* [YOUR INSTRUCTIONS] Everything from the line containing "[0:22.78-0:23.85]" through the last line of the entries needs to be repeated exactly. Pictures must be left out.

* [EXCERPTED DATA]
......
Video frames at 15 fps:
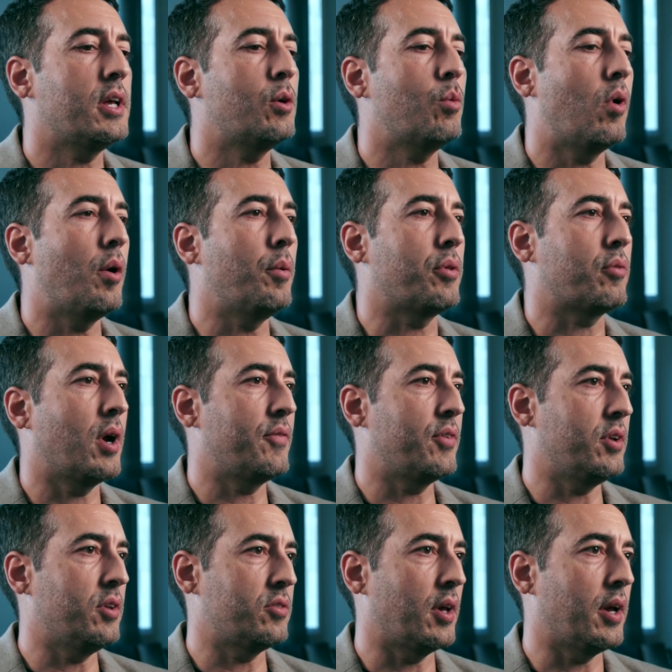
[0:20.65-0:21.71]
hit a wall with
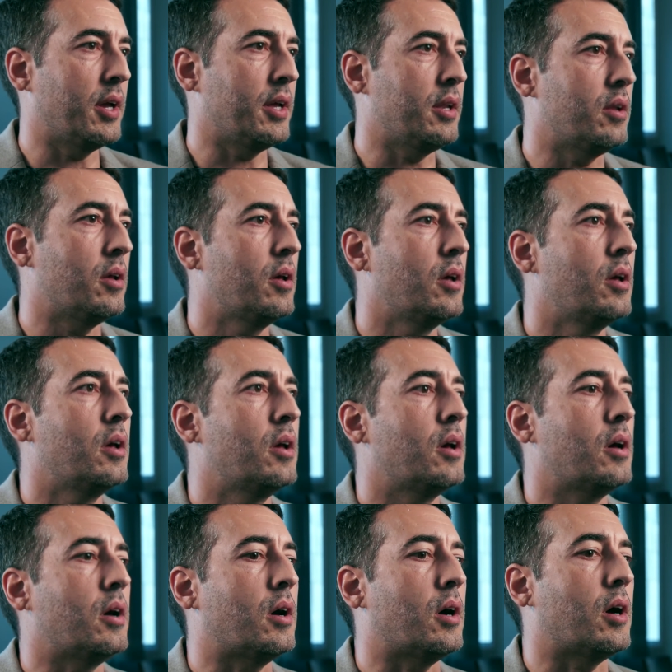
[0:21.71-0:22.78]
graphic design
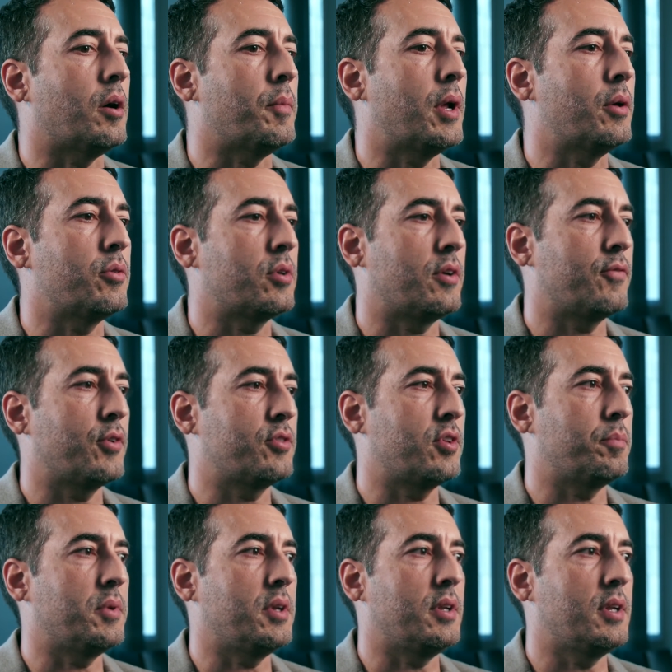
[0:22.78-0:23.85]
um, and I was looking for
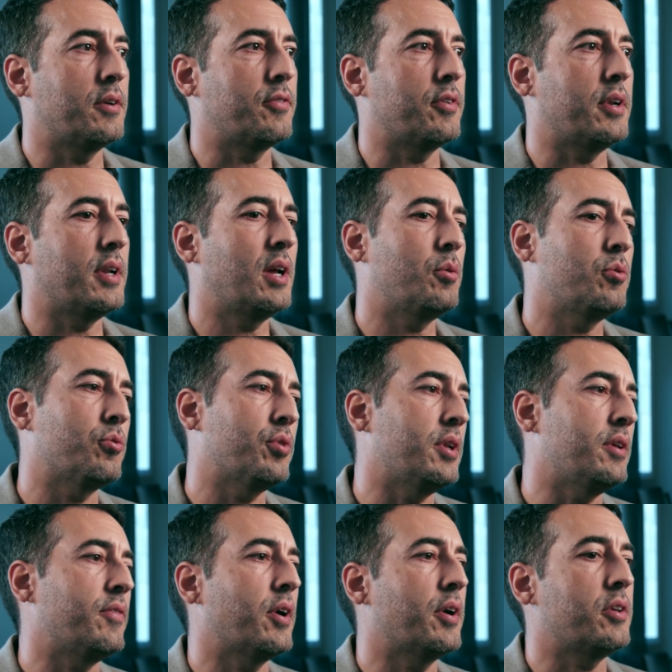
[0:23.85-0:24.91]
something different. And I was
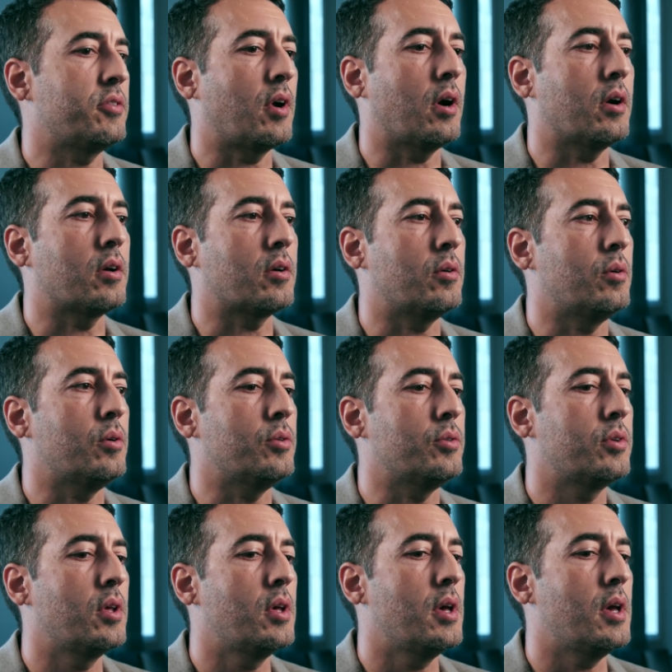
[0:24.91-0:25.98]
reading various
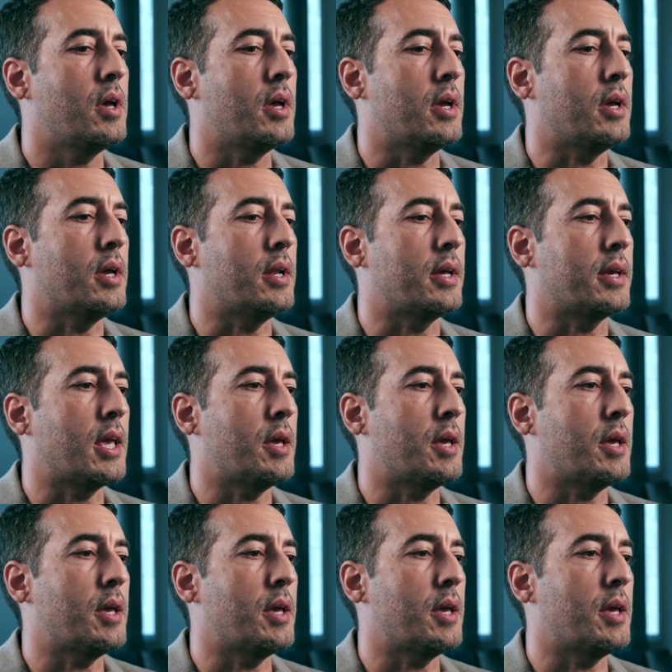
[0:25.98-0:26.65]
articles and I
......
* [SOLUTION]
[0:22.78-0:23.85]
um, and I was looking for
[0:23.85-0:24.91]
something different. And I was
[0:24.91-0:25.98]
reading various
[0:25.98-0:26.65]
articles and I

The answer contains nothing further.